Dès le début de la course, les belges sont ultra dominateurs, le travail d’équipe semble payer. Mais ce n’était sans compter sur le légendaire panache de notre français à 17 kilomètres de l’arrivée et après avoir dynamité le peloton avec l’équipe de France, qu’il décide d’attaquer en solitaire. À la fin de l’envoi, il touche, le français fait mouche dans les rues de Louvain et laisse ses adversaires sans aucun mot en bouche. Seul sur la ligne d'arrivée, il triomphe.
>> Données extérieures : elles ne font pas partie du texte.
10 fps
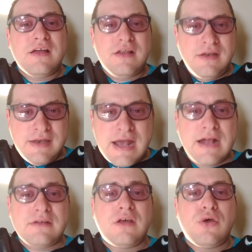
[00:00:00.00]

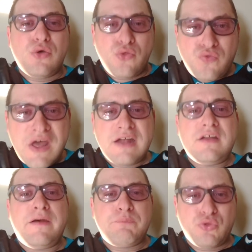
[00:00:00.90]
not that
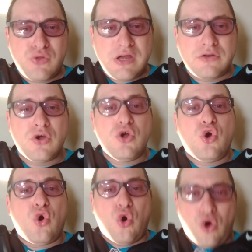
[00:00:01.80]
upset
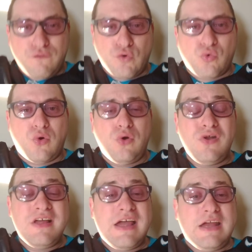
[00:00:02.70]
overall.
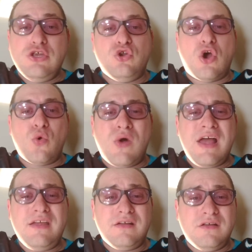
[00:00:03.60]
And you know
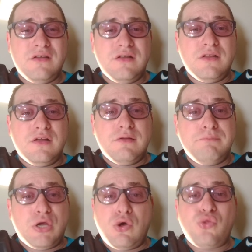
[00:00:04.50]
why?
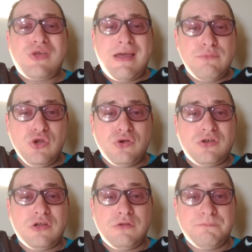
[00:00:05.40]
Because Cam
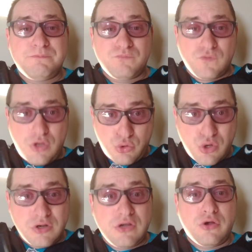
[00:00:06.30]
Newton is
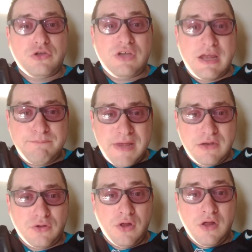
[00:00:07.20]
only going to get
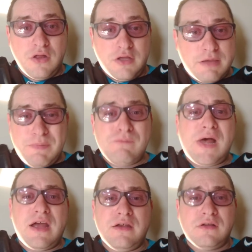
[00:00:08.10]
better. Keep in
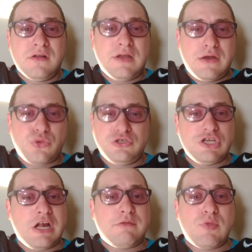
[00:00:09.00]
mind, ladies and
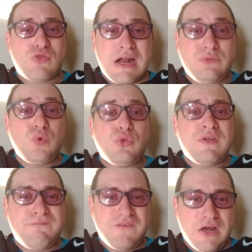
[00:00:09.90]
gentlemen, that was the
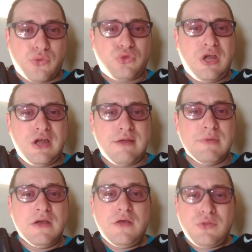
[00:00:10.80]
first time
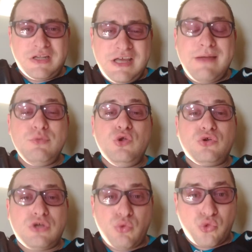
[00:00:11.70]
that Cam
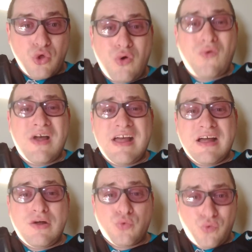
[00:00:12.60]
Newton saw
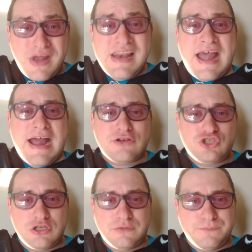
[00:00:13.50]
real
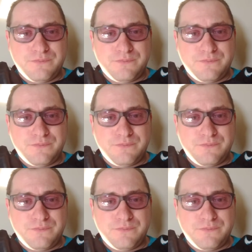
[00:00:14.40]
action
Une fois de plus, l’audace aura eu raison face au contrôle du peloton. Prouvant une fois encore que le cyclisme n’est pas un sport si prévisible que cela. 

De son côté, le français remporte pour la deuxième fois consécutive cette tunique arc-en-ciel qui lui va si bien. Premier français à réaliser cet exploit, il grave son nom du bout de son fleuret dans les annales du vélo. Ce 26 septembre 2021, dans les Flandres, Julian n’a pas été un très grand, c’était tout simplement un géant.